Records contained in a dataset:
####

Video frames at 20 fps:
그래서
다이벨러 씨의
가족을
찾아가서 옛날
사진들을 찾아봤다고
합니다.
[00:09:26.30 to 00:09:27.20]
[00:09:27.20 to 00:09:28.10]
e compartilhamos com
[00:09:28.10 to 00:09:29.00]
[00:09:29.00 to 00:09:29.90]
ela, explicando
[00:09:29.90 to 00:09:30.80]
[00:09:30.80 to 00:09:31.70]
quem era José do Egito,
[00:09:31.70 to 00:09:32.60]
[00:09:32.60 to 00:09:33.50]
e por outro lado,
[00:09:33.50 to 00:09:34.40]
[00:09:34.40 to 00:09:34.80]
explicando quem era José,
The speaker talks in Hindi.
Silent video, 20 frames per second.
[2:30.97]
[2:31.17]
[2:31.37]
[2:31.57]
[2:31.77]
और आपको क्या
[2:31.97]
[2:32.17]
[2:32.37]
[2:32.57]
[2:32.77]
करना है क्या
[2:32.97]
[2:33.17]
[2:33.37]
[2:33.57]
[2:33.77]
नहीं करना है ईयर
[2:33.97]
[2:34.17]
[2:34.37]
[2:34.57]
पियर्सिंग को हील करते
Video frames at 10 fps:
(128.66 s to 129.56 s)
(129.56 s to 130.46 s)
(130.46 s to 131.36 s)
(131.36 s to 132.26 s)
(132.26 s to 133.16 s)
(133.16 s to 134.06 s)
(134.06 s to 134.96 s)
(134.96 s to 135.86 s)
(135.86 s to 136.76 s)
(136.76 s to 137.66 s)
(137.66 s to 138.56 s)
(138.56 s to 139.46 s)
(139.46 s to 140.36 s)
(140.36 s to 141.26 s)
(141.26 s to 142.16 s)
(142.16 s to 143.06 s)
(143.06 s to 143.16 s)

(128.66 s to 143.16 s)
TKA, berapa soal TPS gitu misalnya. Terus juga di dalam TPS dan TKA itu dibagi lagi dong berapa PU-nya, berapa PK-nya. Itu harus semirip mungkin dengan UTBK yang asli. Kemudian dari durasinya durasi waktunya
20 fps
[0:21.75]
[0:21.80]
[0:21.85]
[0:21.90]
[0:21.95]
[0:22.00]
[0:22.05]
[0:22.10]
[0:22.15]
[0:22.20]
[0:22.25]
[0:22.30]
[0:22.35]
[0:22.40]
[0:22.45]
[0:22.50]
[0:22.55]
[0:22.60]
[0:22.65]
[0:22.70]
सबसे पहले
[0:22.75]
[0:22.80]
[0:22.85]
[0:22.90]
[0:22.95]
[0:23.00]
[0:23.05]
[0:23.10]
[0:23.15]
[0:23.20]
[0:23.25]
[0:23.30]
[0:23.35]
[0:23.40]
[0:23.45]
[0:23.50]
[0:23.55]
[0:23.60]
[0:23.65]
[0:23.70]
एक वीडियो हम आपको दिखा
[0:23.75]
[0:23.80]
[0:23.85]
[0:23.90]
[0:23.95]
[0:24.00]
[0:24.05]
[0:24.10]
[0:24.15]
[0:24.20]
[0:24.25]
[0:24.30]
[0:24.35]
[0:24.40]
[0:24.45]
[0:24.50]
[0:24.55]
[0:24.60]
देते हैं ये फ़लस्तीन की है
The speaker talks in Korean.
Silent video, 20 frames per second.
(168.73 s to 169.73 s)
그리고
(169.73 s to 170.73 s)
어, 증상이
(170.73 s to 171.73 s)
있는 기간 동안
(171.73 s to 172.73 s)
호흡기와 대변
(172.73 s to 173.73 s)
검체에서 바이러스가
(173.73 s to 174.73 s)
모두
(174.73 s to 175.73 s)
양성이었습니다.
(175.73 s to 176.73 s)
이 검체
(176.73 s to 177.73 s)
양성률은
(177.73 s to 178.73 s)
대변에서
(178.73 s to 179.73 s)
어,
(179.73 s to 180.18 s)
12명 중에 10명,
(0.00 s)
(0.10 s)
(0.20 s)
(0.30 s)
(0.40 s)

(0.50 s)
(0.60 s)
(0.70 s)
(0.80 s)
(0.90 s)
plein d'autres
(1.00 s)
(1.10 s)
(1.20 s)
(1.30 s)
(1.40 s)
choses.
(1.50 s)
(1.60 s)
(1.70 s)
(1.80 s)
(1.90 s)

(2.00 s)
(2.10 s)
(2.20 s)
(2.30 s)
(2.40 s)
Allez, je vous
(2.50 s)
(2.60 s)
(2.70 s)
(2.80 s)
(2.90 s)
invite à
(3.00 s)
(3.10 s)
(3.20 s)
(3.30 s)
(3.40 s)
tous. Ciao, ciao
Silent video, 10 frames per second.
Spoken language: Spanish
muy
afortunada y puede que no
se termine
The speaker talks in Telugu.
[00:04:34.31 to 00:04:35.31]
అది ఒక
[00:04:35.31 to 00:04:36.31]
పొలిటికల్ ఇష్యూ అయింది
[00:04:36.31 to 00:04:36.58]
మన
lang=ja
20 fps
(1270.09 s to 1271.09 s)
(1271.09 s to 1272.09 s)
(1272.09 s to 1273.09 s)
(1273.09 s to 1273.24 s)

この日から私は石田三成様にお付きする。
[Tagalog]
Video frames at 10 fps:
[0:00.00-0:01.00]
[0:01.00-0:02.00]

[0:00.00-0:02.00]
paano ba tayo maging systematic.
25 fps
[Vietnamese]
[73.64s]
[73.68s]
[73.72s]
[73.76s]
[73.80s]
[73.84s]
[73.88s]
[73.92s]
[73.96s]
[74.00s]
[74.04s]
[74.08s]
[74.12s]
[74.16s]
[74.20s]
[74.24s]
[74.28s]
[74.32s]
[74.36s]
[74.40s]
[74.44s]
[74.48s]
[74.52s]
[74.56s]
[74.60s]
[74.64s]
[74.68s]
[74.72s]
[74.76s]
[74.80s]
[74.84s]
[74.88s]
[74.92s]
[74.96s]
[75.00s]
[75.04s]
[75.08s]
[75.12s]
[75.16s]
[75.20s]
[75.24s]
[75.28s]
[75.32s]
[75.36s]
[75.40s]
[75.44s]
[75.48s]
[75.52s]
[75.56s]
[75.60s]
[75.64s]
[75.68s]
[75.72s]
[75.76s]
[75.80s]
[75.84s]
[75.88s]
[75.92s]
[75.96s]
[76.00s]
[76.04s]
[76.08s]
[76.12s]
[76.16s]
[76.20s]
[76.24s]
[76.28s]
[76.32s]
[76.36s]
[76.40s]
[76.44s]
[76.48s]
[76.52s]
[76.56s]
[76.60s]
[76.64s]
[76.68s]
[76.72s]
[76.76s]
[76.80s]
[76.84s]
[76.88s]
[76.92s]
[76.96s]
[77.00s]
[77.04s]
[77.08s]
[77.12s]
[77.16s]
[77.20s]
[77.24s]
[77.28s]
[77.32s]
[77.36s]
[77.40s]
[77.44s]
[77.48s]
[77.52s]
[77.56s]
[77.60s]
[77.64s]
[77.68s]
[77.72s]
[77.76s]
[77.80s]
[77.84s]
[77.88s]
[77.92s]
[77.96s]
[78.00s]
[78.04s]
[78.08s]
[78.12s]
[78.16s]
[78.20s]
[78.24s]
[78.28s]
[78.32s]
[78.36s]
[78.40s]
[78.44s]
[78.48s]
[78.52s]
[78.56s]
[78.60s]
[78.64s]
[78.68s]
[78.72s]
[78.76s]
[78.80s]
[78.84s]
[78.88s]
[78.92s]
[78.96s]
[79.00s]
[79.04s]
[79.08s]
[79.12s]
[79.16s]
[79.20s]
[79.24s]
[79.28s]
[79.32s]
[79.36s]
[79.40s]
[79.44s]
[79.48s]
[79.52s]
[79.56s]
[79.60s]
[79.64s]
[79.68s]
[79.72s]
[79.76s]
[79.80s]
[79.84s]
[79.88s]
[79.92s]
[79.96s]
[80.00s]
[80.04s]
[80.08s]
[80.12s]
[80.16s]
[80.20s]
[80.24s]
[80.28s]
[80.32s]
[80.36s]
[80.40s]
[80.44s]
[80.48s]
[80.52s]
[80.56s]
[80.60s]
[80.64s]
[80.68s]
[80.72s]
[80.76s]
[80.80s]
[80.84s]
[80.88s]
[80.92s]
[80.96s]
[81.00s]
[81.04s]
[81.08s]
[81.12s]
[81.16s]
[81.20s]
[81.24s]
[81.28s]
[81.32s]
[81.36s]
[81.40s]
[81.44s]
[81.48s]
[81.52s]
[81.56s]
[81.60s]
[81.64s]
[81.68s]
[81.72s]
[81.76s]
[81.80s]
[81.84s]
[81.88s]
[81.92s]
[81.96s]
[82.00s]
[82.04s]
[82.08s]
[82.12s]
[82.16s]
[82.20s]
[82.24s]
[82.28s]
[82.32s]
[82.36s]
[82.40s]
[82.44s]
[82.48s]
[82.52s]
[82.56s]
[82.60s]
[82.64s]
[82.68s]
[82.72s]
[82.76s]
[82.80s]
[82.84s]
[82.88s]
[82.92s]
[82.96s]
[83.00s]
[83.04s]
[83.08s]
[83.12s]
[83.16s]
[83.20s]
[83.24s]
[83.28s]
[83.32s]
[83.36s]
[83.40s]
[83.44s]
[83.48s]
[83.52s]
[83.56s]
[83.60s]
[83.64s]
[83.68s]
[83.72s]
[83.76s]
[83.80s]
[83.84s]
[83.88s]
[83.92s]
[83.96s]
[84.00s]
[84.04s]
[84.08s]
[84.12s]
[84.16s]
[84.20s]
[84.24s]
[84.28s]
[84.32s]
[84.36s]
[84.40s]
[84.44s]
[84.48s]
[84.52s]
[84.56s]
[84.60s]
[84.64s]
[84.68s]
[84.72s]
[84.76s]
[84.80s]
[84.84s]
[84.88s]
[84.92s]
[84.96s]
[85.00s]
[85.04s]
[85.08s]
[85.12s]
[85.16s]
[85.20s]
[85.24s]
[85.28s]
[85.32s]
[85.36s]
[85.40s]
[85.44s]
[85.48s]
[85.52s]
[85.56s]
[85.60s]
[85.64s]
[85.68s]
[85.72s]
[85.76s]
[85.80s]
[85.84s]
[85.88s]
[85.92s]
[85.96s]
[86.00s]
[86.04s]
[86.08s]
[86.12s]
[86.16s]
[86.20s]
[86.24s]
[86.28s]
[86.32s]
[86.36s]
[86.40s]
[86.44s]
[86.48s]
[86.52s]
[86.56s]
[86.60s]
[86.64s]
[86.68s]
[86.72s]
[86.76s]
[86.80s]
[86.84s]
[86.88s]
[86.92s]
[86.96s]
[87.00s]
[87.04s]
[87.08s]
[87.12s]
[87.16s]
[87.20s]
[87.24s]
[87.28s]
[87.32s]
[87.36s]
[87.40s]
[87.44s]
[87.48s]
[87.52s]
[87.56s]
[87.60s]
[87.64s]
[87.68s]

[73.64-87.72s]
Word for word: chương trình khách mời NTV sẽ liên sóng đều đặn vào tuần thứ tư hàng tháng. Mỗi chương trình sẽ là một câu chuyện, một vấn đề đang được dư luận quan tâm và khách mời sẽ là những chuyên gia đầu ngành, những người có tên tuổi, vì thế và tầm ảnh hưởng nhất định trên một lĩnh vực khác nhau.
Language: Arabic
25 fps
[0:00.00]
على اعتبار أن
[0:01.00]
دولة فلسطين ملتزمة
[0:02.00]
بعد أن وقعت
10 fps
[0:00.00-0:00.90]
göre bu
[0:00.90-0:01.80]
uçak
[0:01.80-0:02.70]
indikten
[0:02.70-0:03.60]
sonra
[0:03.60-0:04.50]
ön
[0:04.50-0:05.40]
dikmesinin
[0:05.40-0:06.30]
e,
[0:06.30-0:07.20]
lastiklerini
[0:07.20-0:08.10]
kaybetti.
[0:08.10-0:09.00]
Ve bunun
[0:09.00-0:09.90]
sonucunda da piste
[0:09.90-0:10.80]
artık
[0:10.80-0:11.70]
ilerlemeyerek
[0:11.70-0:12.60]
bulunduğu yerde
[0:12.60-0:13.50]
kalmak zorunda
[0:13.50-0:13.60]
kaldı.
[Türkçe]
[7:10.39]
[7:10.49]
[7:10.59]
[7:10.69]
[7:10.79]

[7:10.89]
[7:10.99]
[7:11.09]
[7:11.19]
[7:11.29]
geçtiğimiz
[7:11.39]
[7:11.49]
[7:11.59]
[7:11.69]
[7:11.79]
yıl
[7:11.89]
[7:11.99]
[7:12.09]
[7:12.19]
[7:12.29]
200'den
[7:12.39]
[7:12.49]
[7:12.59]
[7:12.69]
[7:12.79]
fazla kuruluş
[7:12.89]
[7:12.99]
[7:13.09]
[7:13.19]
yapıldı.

####

■ **EXERCISE**: Your answer should be one number, the count of lines above that hold "talks".

■ **WRITTEN REPLY**: 3